We then call DECL_STACK to declare a new stack type, either in a header file or at the top level of a program:

DECL_STACK(SafeIntStack, int)

The resultant API achieves the safety and convenience of IntStack and the generality of UnsafeStack:

SafeIntStack safe_int_stack = SafeIntStack_new();
SafeIntStack_push(&safe_int_stack, 1);
SafeIntStack_push(&safe_int_stack, 2);
SafeIntStackResult r = SafeIntStack_pop(&safe_int_stack);
assert(!r.error);
assert(r.result == 2);
SafeIntStack_free(&safe_int_stack);

Note that SafeIntStack is still only as safe as C's type system, which will, for example, allow you to use a string literal where an int is expected, with only a compiler warning. This is a fundamental limitation that cannot be worked-around.

The safe stack data structure has no overhead above hand-written code, except that each new declaration increases the program size by a constant amount (unlike the unsafe stack, which uses the same code for all data structures). Incidentally, this code generation technique is essentially how templates are implemented behind the scenes in C++.

That it is possible to write type-safe generic data structures in a language whose type system does not natively support them speaks to C's flexibility.5 But the techniques we used—unchecked pointer casts and unsanitary lexical macros—are themselves quite unsafe if used improperly. Flexibility, simplicity and safety: a language can attain at most two out of three. Rust and Haskell choose flexibility and safety. Go chooses safety and simplicity.6 C chooses flexibility and simplicity. Each choice has its trade-offs. The tendency for modern languages to prefer safety is a direct consequence of the innumerable bugs found in C code that could have been prevented by stronger compile-time guarantees. Nonetheless, as this post has shown, flexibility and simplicity are a powerful combination. ∎


  1. I assume the reader is proficient in C. The classic text on C is The C Programming Language by Brian Kernighan and Dennis Ritchie, universally known as K&R after the author's initials. Look for the second edition. Though K&R has aged remarkably well, best practices have been refined and some language features have changed since 1988. Modern C by Jens Gustedt is a great re-introduction to the modern language. 

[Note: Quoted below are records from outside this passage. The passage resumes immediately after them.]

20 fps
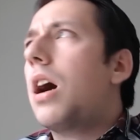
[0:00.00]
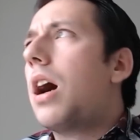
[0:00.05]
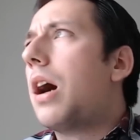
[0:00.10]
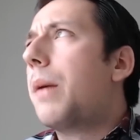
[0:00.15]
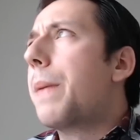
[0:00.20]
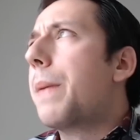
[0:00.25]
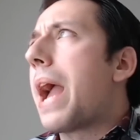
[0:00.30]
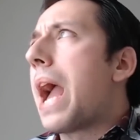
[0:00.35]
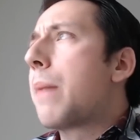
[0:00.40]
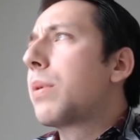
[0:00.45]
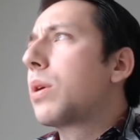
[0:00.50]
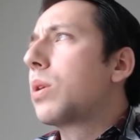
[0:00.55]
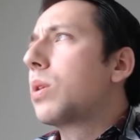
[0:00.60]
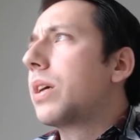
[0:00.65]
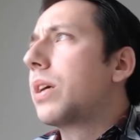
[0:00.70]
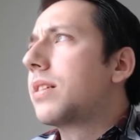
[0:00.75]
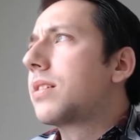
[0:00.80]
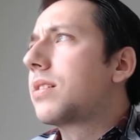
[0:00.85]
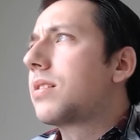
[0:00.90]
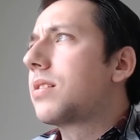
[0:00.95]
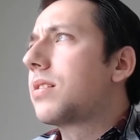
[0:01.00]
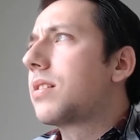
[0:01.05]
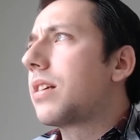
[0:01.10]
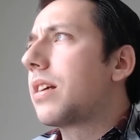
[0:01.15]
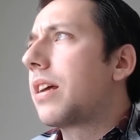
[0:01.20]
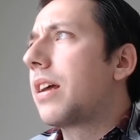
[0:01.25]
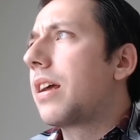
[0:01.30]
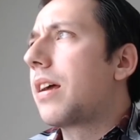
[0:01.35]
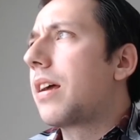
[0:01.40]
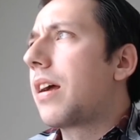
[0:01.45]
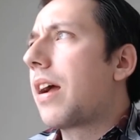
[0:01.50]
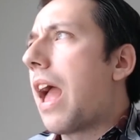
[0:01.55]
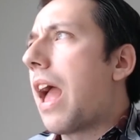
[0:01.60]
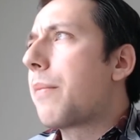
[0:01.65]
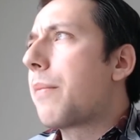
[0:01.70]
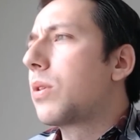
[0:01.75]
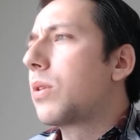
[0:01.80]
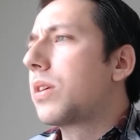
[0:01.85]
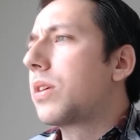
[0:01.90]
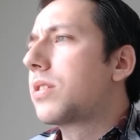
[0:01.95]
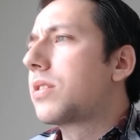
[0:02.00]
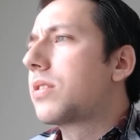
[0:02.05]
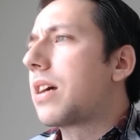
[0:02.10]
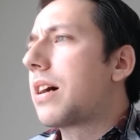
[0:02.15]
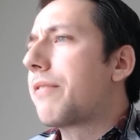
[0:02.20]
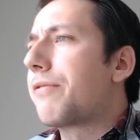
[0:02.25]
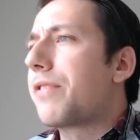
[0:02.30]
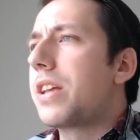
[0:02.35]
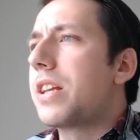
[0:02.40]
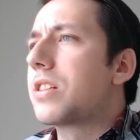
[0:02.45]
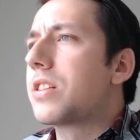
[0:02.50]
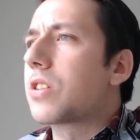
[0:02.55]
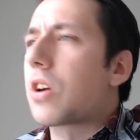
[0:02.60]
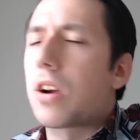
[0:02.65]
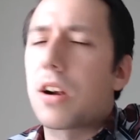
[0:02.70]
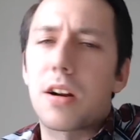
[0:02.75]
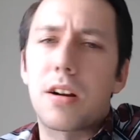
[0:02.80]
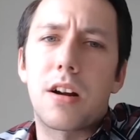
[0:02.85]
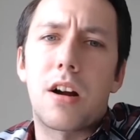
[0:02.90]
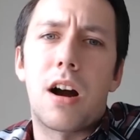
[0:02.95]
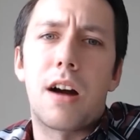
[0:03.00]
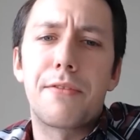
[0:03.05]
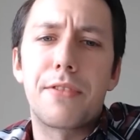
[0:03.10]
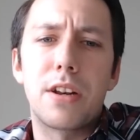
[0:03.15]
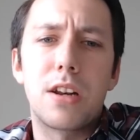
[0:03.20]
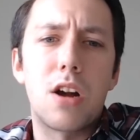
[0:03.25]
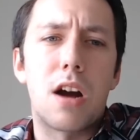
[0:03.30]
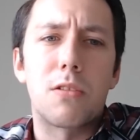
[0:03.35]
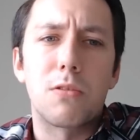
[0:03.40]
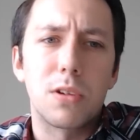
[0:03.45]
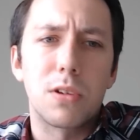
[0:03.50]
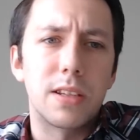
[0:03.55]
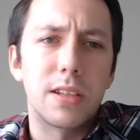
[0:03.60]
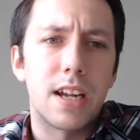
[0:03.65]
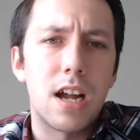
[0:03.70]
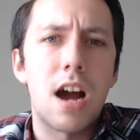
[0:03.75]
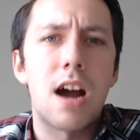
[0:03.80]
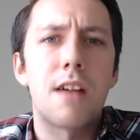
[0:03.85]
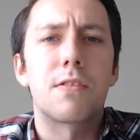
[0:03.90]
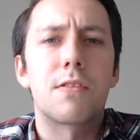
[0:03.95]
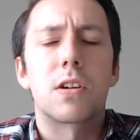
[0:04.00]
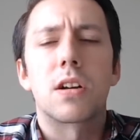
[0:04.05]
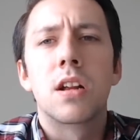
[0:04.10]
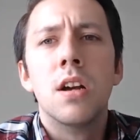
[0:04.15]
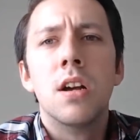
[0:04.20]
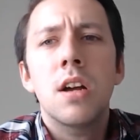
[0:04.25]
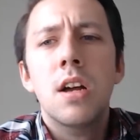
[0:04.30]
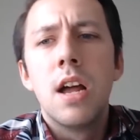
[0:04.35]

Ambulance fees are often not really covered.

  2. Here and throughout I've added TODOs to mark where a more robust implementation would need to handle an edge case. 

  3. Traditionally, error handling in C is done either by returning a special error value, or "out-of-band" by setting the global errno variable. I find the latter approach inelegant, and the former is impossible because any int value is a possible legal return value of IntStack_pop

  4. GLib, the utility library for the GNOME desktop environment, uses this technique for its garray generic array type. 

  5. For more evidence, see Daniel Holden's Cello, a framework for high-level programming in C. 

  6. Debatable, perhaps. Go does allow some unsafe constructs like interface{}, but it largely abandons the reckless permissiveness of C.